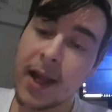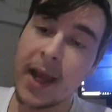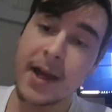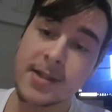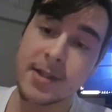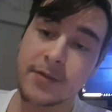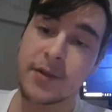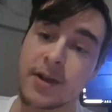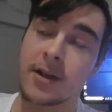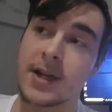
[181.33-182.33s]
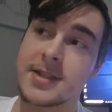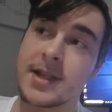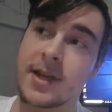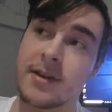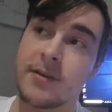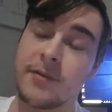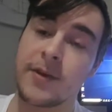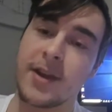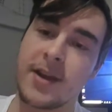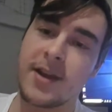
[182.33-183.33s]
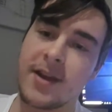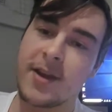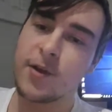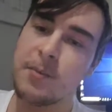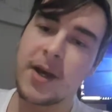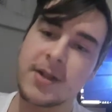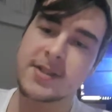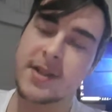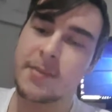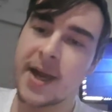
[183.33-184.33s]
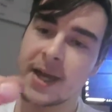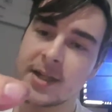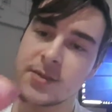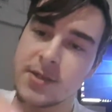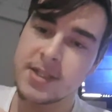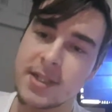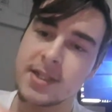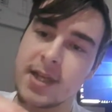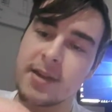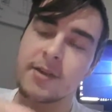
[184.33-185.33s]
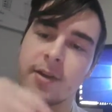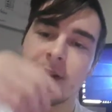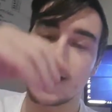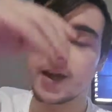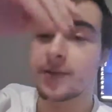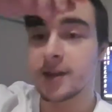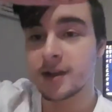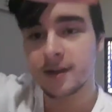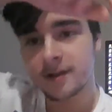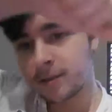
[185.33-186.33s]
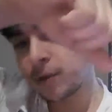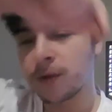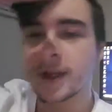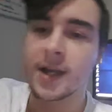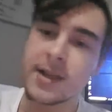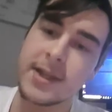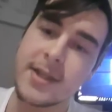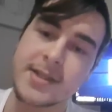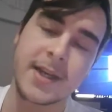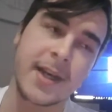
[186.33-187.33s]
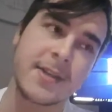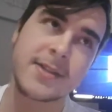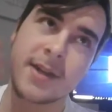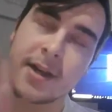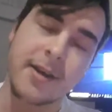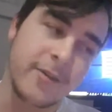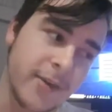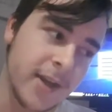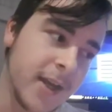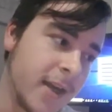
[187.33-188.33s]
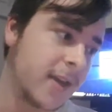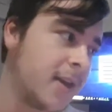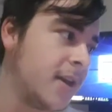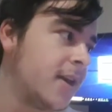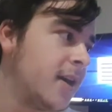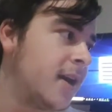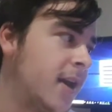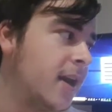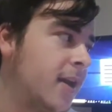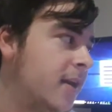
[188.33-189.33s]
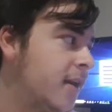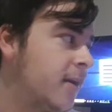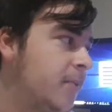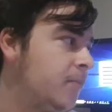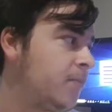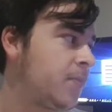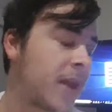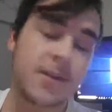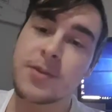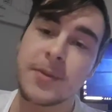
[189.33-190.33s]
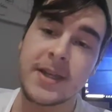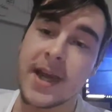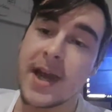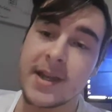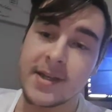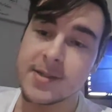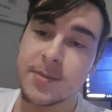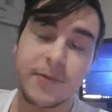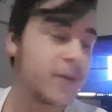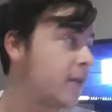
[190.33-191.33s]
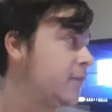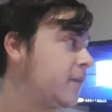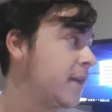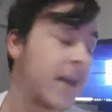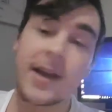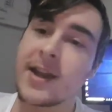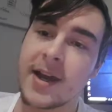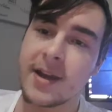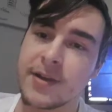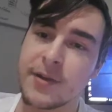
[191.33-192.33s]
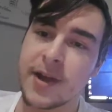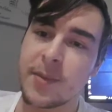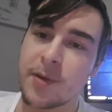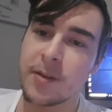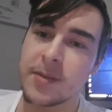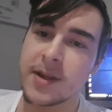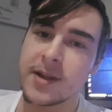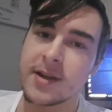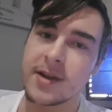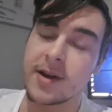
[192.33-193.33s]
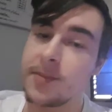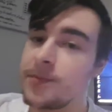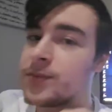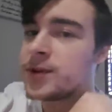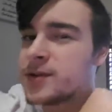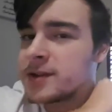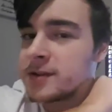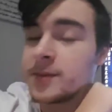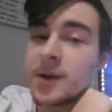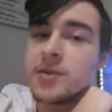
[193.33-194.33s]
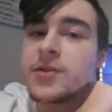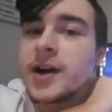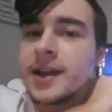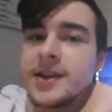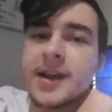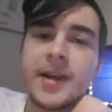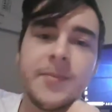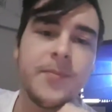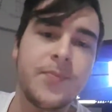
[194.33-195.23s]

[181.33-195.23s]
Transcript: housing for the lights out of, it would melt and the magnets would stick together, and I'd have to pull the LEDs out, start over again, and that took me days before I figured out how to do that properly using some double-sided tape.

- - - -

Problem: Copy out exactly, with no pictures, the lines of the data from the first one through the line bearing "[193.33-194.33s]".

Exercise response:
[181.33-182.33s]
[182.33-183.33s]
[183.33-184.33s]
[184.33-185.33s]
[185.33-186.33s]
[186.33-187.33s]
[187.33-188.33s]
[188.33-189.33s]
[189.33-190.33s]
[190.33-191.33s]
[191.33-192.33s]
[192.33-193.33s]
[193.33-194.33s]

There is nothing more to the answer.